Entonces, subido en la
coronilla de Thomas Mann, ligeramente inclinado y mirando hacia abajo, arrebato
la frase “Y no puedo ser demasiado tuyo, no puedo ser enteramente feliz en ti,
a causa de mi misión...”, ésta que le pertenece a un relato que ahora queda incompleto,
pero que yo necesito con urgencia para seguir sobreviviendo a esta realidad tan
infame; ahí es cuando me deshago de mi cuerpo, de esta maquina indolente, para
ser lo único que soy, y entregármele por completo a esa relectura, no como
hombre, no como ser vivo: como alma que soy ya, porque no necesito más que el
pensamiento para seguir vivo: esa gracia que me han otorgado los antropólogos
del alma, sin querer serlo, la descubren, pero no lo saben, sólo hacen, ¡pero
qué dichosos somos gracias a sus obras!
Ha dejado de llover,
sigo siendo incapaz de sonreír, el sonido de las bocinas de los autos que están
desesperados por salir del atolladero me marginan, apartan las calles de mí y
busco refugio, choco con un hombre de gabardina negra que me dice un “disculpe”

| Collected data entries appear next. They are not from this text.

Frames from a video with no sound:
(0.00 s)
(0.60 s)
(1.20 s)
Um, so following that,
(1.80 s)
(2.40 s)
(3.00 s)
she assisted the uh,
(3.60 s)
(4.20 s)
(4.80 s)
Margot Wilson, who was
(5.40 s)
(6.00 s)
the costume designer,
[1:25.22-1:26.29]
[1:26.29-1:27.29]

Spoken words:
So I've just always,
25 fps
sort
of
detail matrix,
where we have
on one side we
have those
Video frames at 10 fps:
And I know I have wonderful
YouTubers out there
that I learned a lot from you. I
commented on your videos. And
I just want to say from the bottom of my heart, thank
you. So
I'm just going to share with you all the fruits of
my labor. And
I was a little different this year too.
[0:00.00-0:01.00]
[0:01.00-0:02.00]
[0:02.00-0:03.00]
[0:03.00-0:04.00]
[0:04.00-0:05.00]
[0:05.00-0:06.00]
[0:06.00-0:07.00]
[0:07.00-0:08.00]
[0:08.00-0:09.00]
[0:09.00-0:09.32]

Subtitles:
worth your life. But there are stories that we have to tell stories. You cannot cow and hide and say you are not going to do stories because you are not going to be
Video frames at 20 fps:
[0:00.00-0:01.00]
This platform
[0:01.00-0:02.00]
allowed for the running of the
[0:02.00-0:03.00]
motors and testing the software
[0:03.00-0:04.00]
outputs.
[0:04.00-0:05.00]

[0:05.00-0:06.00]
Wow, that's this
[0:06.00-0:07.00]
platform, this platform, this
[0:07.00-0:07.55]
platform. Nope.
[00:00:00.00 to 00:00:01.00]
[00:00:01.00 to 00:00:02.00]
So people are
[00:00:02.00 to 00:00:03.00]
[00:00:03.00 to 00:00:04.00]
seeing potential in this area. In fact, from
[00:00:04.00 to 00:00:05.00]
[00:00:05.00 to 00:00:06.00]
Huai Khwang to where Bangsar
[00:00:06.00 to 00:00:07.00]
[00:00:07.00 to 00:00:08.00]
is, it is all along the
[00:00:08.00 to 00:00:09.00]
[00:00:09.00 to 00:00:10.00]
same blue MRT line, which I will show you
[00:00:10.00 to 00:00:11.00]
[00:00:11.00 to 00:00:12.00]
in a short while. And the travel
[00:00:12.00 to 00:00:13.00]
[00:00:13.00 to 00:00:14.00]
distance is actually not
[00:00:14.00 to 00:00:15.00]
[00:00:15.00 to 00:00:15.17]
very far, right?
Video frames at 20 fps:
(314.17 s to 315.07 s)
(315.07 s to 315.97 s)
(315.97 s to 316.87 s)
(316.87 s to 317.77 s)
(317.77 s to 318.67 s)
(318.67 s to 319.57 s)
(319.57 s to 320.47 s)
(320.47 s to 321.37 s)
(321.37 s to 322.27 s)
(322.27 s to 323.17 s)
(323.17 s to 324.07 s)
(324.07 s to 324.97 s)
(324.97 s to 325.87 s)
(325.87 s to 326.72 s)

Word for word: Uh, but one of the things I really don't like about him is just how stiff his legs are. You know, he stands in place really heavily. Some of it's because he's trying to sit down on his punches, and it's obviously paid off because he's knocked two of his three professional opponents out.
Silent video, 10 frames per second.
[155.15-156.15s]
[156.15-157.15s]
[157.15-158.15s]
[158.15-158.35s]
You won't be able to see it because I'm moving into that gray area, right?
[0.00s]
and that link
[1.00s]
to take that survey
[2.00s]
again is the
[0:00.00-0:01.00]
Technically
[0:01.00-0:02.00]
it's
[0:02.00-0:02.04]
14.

sin mucha convicción, pero lo que necesito ya, es huir, he estado mucho tiempo
afuera, debí regresar hace una hora por lo menos a casa, pero mis relecturas
mentales me han hecho pasarme de la hora. Todos los negocios están con las cortinas
arriba, limpiando las aceras con agua y jabón; otros barren, algunos corren a
los perros callejeros que buscan un poco de comida. El sol ya está moviendo los
hilos de la vida, pero no quiero sentirlo, me quema, ¡huyo!, encuentro el
callejón, ese atajo que descubrí hace mucho tiempo cuando de igual manera me
quedé demasiado tiempo en el exterior, ese día en el que llegué llorando a casa
porque pensé que moriría allá afuera. Ahora, trato de controlarme, entro al
callejón; doblo a la derecha, sigo, corto por una calle menos transitada, doy
treinta pasos, doblo a la izquierda y entro al complejo de departamentos, subo
las escaleras, meto la llave en el cerrojo, la giro.
Bebo un poco de agua,
desacelero el corazón, sobre la mesa está una compilación de cuentos clásicos,
suspiro, me tiendo cuan largo soy sobre el sofá, abro el libro, y las palabras
comienzan a desvestirme, a quitarme estas capas de piel que no soporto.